| Exercise objective |
Give back the entire listing verbatim.

| Dataset records |
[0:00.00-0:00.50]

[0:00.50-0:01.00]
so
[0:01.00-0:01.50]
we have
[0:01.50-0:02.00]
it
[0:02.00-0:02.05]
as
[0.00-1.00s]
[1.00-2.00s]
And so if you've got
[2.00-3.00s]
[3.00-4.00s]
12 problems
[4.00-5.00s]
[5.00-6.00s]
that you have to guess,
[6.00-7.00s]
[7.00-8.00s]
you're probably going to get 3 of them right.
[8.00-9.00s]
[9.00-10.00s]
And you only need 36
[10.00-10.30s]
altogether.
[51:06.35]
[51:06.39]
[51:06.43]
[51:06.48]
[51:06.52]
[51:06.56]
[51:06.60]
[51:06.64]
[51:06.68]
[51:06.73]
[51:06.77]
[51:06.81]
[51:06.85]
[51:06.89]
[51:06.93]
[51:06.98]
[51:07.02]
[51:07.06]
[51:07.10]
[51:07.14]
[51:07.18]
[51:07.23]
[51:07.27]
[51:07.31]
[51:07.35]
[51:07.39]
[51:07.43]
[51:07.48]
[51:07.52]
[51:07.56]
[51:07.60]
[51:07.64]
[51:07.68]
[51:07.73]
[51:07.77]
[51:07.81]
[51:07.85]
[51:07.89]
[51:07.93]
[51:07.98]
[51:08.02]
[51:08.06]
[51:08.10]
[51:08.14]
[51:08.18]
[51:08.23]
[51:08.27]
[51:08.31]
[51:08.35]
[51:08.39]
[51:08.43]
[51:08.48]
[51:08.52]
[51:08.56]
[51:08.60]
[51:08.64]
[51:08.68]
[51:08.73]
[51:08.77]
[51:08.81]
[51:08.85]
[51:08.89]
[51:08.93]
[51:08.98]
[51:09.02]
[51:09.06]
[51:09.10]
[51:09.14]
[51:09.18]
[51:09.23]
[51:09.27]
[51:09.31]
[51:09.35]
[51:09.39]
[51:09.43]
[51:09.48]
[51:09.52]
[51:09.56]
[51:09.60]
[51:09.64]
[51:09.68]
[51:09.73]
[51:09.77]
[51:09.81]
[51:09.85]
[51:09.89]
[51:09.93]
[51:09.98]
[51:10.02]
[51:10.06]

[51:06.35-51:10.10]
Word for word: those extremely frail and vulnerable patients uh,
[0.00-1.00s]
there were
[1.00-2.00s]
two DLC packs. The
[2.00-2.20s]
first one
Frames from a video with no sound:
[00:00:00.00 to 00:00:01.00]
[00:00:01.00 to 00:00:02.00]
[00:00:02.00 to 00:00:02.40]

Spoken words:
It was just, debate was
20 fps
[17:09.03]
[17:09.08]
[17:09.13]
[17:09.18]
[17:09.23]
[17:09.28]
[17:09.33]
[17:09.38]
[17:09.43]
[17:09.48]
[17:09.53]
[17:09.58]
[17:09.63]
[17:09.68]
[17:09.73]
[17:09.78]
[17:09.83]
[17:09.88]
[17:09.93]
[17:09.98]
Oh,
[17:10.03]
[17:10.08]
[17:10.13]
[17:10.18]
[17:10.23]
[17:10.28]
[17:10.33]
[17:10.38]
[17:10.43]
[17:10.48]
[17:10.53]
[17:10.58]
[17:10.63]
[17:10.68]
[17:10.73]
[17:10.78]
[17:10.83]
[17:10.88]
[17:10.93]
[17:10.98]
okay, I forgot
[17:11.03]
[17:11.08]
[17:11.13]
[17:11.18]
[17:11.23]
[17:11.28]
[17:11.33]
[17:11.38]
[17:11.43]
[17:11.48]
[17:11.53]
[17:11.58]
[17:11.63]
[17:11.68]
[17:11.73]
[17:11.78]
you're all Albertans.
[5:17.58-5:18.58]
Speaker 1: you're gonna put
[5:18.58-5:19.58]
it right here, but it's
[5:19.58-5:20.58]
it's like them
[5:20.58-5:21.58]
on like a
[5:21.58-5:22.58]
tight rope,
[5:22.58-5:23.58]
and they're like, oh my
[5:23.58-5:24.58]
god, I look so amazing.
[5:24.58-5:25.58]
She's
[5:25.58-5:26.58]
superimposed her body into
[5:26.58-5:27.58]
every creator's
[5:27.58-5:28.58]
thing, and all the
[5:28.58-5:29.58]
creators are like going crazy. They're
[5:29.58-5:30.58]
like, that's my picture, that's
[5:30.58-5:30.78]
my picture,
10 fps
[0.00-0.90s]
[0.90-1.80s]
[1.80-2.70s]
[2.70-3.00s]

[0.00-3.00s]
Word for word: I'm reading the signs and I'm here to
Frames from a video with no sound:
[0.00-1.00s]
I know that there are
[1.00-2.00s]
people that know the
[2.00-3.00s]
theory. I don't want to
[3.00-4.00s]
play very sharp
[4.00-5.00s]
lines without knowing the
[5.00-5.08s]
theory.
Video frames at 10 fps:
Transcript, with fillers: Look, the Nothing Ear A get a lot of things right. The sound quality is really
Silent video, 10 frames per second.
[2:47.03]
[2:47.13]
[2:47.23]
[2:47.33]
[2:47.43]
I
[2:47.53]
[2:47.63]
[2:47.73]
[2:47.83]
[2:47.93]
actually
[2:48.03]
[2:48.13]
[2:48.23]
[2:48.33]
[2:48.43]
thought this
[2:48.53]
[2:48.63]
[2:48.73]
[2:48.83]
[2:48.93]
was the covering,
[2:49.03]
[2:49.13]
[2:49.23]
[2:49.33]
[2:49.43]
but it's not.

| Answer to the exercise |
[0:00.00-0:00.50]

[0:00.50-0:01.00]
so
[0:01.00-0:01.50]
we have
[0:01.50-0:02.00]
it
[0:02.00-0:02.05]
as
[0.00-1.00s]
[1.00-2.00s]
And so if you've got
[2.00-3.00s]
[3.00-4.00s]
12 problems
[4.00-5.00s]
[5.00-6.00s]
that you have to guess,
[6.00-7.00s]
[7.00-8.00s]
you're probably going to get 3 of them right.
[8.00-9.00s]
[9.00-10.00s]
And you only need 36
[10.00-10.30s]
altogether.
[51:06.35]
[51:06.39]
[51:06.43]
[51:06.48]
[51:06.52]
[51:06.56]
[51:06.60]
[51:06.64]
[51:06.68]
[51:06.73]
[51:06.77]
[51:06.81]
[51:06.85]
[51:06.89]
[51:06.93]
[51:06.98]
[51:07.02]
[51:07.06]
[51:07.10]
[51:07.14]
[51:07.18]
[51:07.23]
[51:07.27]
[51:07.31]
[51:07.35]
[51:07.39]
[51:07.43]
[51:07.48]
[51:07.52]
[51:07.56]
[51:07.60]
[51:07.64]
[51:07.68]
[51:07.73]
[51:07.77]
[51:07.81]
[51:07.85]
[51:07.89]
[51:07.93]
[51:07.98]
[51:08.02]
[51:08.06]
[51:08.10]
[51:08.14]
[51:08.18]
[51:08.23]
[51:08.27]
[51:08.31]
[51:08.35]
[51:08.39]
[51:08.43]
[51:08.48]
[51:08.52]
[51:08.56]
[51:08.60]
[51:08.64]
[51:08.68]
[51:08.73]
[51:08.77]
[51:08.81]
[51:08.85]
[51:08.89]
[51:08.93]
[51:08.98]
[51:09.02]
[51:09.06]
[51:09.10]
[51:09.14]
[51:09.18]
[51:09.23]
[51:09.27]
[51:09.31]
[51:09.35]
[51:09.39]
[51:09.43]
[51:09.48]
[51:09.52]
[51:09.56]
[51:09.60]
[51:09.64]
[51:09.68]
[51:09.73]
[51:09.77]
[51:09.81]
[51:09.85]
[51:09.89]
[51:09.93]
[51:09.98]
[51:10.02]
[51:10.06]

[51:06.35-51:10.10]
Word for word: those extremely frail and vulnerable patients uh,
[0.00-1.00s]
there were
[1.00-2.00s]
two DLC packs. The
[2.00-2.20s]
first one
Frames from a video with no sound:
[00:00:00.00 to 00:00:01.00]
[00:00:01.00 to 00:00:02.00]
[00:00:02.00 to 00:00:02.40]

Spoken words:
It was just, debate was
20 fps
[17:09.03]
[17:09.08]
[17:09.13]
[17:09.18]
[17:09.23]
[17:09.28]
[17:09.33]
[17:09.38]
[17:09.43]
[17:09.48]
[17:09.53]
[17:09.58]
[17:09.63]
[17:09.68]
[17:09.73]
[17:09.78]
[17:09.83]
[17:09.88]
[17:09.93]
[17:09.98]
Oh,
[17:10.03]
[17:10.08]
[17:10.13]
[17:10.18]
[17:10.23]
[17:10.28]
[17:10.33]
[17:10.38]
[17:10.43]
[17:10.48]
[17:10.53]
[17:10.58]
[17:10.63]
[17:10.68]
[17:10.73]
[17:10.78]
[17:10.83]
[17:10.88]
[17:10.93]
[17:10.98]
okay, I forgot
[17:11.03]
[17:11.08]
[17:11.13]
[17:11.18]
[17:11.23]
[17:11.28]
[17:11.33]
[17:11.38]
[17:11.43]
[17:11.48]
[17:11.53]
[17:11.58]
[17:11.63]
[17:11.68]
[17:11.73]
[17:11.78]
you're all Albertans.
[5:17.58-5:18.58]
Speaker 1: you're gonna put
[5:18.58-5:19.58]
it right here, but it's
[5:19.58-5:20.58]
it's like them
[5:20.58-5:21.58]
on like a
[5:21.58-5:22.58]
tight rope,
[5:22.58-5:23.58]
and they're like, oh my
[5:23.58-5:24.58]
god, I look so amazing.
[5:24.58-5:25.58]
She's
[5:25.58-5:26.58]
superimposed her body into
[5:26.58-5:27.58]
every creator's
[5:27.58-5:28.58]
thing, and all the
[5:28.58-5:29.58]
creators are like going crazy. They're
[5:29.58-5:30.58]
like, that's my picture, that's
[5:30.58-5:30.78]
my picture,
10 fps
[0.00-0.90s]
[0.90-1.80s]
[1.80-2.70s]
[2.70-3.00s]

[0.00-3.00s]
Word for word: I'm reading the signs and I'm here to
Frames from a video with no sound:
[0.00-1.00s]
I know that there are
[1.00-2.00s]
people that know the
[2.00-3.00s]
theory. I don't want to
[3.00-4.00s]
play very sharp
[4.00-5.00s]
lines without knowing the
[5.00-5.08s]
theory.
Video frames at 10 fps:
Transcript, with fillers: Look, the Nothing Ear A get a lot of things right. The sound quality is really
Silent video, 10 frames per second.
[2:47.03]
[2:47.13]
[2:47.23]
[2:47.33]
[2:47.43]
I
[2:47.53]
[2:47.63]
[2:47.73]
[2:47.83]
[2:47.93]
actually
[2:48.03]
[2:48.13]
[2:48.23]
[2:48.33]
[2:48.43]
thought this
[2:48.53]
[2:48.63]
[2:48.73]
[2:48.83]
[2:48.93]
was the covering,
[2:49.03]
[2:49.13]
[2:49.23]
[2:49.33]
[2:49.43]
but it's not.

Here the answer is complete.